I found the Swedish novel “Hundraåringen som klev ut genom fönstret och försvann” (“The Hundred-Year-Old Man Who Stepped Out of the Window and Disappeared”) among my mom’s books. As opposed to dark Swedish crime writing and films, their novels (and children’s books!) are typically wonderfully nostalgic and lovely, so I took it with me. Author Jonas Jonasson – be honest, if you had to make up a Swedish name, this is what you would go with – is from Växjö which in itself makes me nostalgic: the train I took home from school in Sweden every day was going to Växjö.
The German title is “Der Hundertjährige, der aus dem Fenster stieg und verschwand” while its official English translation isn’t any more creative but that’s what the book is about; an old man who decides to escape from an old people’s home on his 100th birthday. It’s essentially a Swedish road movie in book form. For people who have been to Sweden, it’s a magical trip through small-town Sweden, some Swedish history and lots of Swedisms. For everyone else, it’s simply a hilariously original and well written gem of a book that should not be missed.

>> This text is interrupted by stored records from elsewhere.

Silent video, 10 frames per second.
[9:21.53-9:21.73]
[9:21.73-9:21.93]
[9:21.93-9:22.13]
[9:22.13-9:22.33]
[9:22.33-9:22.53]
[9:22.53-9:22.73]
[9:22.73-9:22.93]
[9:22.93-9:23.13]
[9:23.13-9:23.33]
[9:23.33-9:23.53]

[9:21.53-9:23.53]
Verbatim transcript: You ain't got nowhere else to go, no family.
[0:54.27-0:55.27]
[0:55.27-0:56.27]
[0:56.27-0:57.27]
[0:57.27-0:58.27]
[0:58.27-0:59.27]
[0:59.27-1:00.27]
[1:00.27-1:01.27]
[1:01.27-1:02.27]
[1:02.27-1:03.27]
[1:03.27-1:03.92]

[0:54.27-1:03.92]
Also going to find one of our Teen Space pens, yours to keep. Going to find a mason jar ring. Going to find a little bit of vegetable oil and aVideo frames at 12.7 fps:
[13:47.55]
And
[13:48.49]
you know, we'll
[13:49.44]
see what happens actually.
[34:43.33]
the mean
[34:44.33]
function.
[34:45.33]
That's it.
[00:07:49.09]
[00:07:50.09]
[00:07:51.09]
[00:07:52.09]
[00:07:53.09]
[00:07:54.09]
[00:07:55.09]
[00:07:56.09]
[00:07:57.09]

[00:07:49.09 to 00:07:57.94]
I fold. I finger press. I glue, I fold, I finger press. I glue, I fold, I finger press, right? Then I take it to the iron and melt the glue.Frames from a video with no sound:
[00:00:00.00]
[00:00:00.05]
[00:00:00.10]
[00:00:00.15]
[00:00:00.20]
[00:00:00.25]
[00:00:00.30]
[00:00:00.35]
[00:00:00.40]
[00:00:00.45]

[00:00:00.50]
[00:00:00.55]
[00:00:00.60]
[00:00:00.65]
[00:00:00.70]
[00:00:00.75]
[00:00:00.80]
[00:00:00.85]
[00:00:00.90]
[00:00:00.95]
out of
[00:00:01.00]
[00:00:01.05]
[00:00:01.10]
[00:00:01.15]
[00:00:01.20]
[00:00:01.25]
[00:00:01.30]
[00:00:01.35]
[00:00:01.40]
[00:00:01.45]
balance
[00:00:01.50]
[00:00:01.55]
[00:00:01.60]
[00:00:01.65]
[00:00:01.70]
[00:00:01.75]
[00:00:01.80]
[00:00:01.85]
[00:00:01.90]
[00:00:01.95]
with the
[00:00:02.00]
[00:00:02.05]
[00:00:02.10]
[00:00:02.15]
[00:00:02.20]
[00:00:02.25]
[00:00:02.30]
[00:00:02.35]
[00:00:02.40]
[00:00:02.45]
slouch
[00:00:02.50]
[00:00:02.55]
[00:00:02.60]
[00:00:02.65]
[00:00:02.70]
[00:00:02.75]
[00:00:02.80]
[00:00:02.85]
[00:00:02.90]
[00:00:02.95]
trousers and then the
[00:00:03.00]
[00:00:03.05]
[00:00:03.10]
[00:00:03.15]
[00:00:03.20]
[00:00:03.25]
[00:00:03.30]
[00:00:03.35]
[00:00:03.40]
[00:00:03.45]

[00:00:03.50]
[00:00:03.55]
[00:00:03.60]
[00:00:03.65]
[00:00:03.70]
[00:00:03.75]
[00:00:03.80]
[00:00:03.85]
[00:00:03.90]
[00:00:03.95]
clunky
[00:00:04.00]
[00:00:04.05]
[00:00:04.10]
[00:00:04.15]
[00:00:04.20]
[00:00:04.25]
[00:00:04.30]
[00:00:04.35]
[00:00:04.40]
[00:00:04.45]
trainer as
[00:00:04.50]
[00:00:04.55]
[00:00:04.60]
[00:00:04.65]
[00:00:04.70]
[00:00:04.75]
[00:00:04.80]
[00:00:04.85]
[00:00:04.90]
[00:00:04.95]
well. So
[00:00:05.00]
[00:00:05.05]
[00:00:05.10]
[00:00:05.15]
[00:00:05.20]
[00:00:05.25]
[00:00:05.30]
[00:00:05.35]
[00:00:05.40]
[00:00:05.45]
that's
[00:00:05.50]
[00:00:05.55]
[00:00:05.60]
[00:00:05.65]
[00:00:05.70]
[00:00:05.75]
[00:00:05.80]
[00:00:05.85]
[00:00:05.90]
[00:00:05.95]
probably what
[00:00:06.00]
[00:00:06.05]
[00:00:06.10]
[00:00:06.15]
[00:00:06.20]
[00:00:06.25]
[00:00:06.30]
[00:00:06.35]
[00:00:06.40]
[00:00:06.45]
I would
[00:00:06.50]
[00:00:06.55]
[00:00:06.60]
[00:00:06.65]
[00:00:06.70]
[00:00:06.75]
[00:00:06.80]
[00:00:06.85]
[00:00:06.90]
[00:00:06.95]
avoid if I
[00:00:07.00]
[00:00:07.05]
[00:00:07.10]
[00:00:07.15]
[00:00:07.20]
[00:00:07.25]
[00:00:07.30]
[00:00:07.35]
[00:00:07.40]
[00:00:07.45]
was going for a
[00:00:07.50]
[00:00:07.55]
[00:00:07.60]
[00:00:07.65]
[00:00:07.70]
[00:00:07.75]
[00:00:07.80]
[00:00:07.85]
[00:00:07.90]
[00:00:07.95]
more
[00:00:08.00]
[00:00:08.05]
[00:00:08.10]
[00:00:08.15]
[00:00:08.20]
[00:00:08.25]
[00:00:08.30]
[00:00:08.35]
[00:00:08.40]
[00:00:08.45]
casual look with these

One layer of chocolate cake, one layer of cheesecake, one layer of the richest and smoothest Belgian chocolate you can imagine. All in a beautiful package and small portions, so you don’t over-eat (which I am telling you, you would – if you could).
I’m sorry I told you about this.
[ Gü After Dark chocolate and vanilla cheesecakes – 2 mini glasses – € 2,99 ]
Have you heard of Frank Schätzing? If you live in Germany, you surely have. In the US – maybe not so much. He’s a tremendously famous German author, born in Cologne. And so some of his books are actually set in Cologne. As you might imagine, I love reading stories that are set in a place I know and am still discovering myself.
I always falsely assumed he wrote science-fiction, and I dislike nothing more than science-fiction. However, when I went through my dad’s bookshelf one day – he owns thousands of books, most of which he’s read twice – I found a Schätzing crime novel (“Mordshunger”, 1996) that was witty and different.
When I heard he also published a historic novel set in medieval Cologne, I had to buy it. That is how I found myself diving head first into “Tod und Teufel” around midnight last night. “Tod und Teufel” means death and the devil, by the way. The story plays out over four days only, September 10 through 14 in 1260. I love getting a glimpse into what life in Cologne looked like almost 800 years ago.
The first couple of chapters are so promising that I feel extremely comfortable recommending the book to you, even though I haven’t read it all the way through yet.